Its likely there will be similar opportunities in your role. Try to ask yourself what the reasons are for not taking the opportunity, and how valid they are. If those opportunities are less obvious, try to ask your line manager if there are any extra responsibilities you can take on. The more you take on, the more value you’ll be getting from your placement, and the more examples you’ll have to draw on in future interviews. Don’t shy away from development, your future self will appreciate the effort.
In many organisations there may be opportunities to join teams outside of your usual business role. Through these teams, you will likely develop new skills, meet new people, and better understand how different areas of your organisation work. I have really enjoyed working in several teams, as it has given the placement year much more variety and allowed me to develop my teamwork. It also allowed me to work with other placement students – one project that I am particularly proud of was updating the ONS’ GDP and events in history page. I only got this opportunity as a result of joining a team of volunteers.
Take training opportunities
Working for the ONS, I have found that they offer lots of training courses for a wide array of development areas. In fact, once a month employees are encouraged to take a few hours to join a training course. Whilst not all employers will offer as much training as ONS, try to find time to make the most of any available/relevant courses, as they are often ran by more experienced co-workers who have valuable insights.

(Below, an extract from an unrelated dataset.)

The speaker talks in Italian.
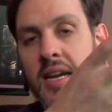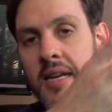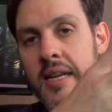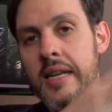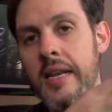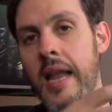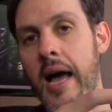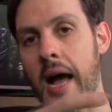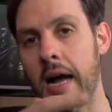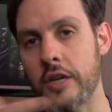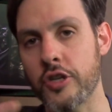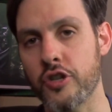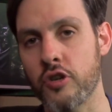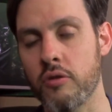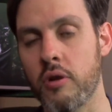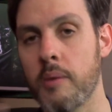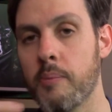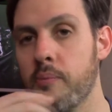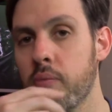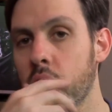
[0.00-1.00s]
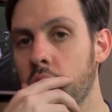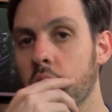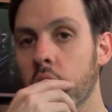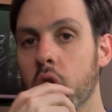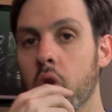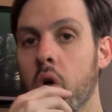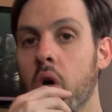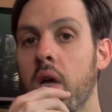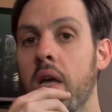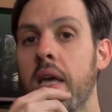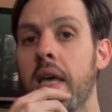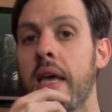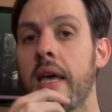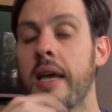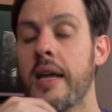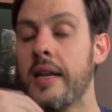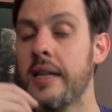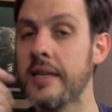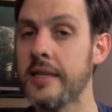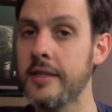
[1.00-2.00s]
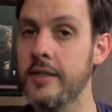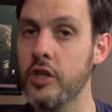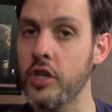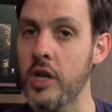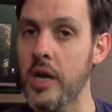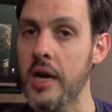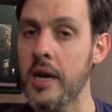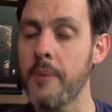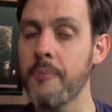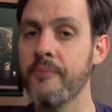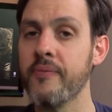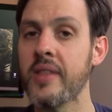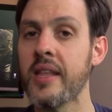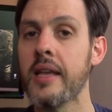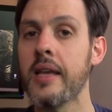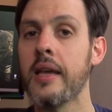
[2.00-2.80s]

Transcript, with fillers: rilasciano appunto energia,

Think about your career/network
During my time in ONS, I’ve felt keen to return to the civil service after university. Through some of these calls, I have met some civil servants with some really interesting careers. By signing up for these calls I have had the chance to ask various questions, such as advice for people in my position. These discussions are invaluable for thinking about your future career. I was lucky enough to have a career chat with the chief economist at the ONS, just because I asked for one, which proved to be an interesting talk given his role and work experiences.

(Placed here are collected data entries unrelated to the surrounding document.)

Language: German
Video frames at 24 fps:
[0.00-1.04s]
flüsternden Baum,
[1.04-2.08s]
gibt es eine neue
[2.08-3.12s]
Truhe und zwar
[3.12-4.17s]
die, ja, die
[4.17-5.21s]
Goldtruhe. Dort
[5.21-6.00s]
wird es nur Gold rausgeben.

It’s worth spending some time thinking about whether you would like to return to your organisation, or somewhere similar. Some employers may have schemes that give you the chance to return after your final year at university, so look out for these. Even if your placement year has put you off applying for a job there, it may be worth contacting people from other departments to talk about their experience. Use the networking opportunities available to you.
Working in the civil service, there have been many opportunities to network across various departments. There are many coffee roulette schemes which randomly pair you up with someone from any of the government departments. These give you a chance to chat to somebody and learn about the work that other departments do, giving you an idea of whether you may like working there. I would really recommend signing up for these, if not just for a chat with somebody!
Record your achievements
It can be easy to get to the end of the placement year having forgotten many of the smaller projects that you worked on. Something I have found useful is keeping a record of whenever I have accomplished something noteworthy, like publishing a new webpage or presenting in a high-attendance meeting, as well as the skills I developed during these tasks, and any setbacks I overcame. This allows you to have past-experience examples ready for when future interviews come along, as well as helping you to better remember the placement year.
To finish, I thought I’d share some practical tips that have helped me this year. At the start of the year, I wasn’t great at managing my emails. Keeping on top of these by using folders and regularly sorting them will help you feel less overwhelmed. Similarly, keeping a to-do list with all your priorities has helped me feel less stressed because seeing a list of tasks makes sure you’re not forgetting anything. Finally, if you can start on a piece of work, then do it sooner rather than later. Especially if you have the time, as this may not be the case in the future.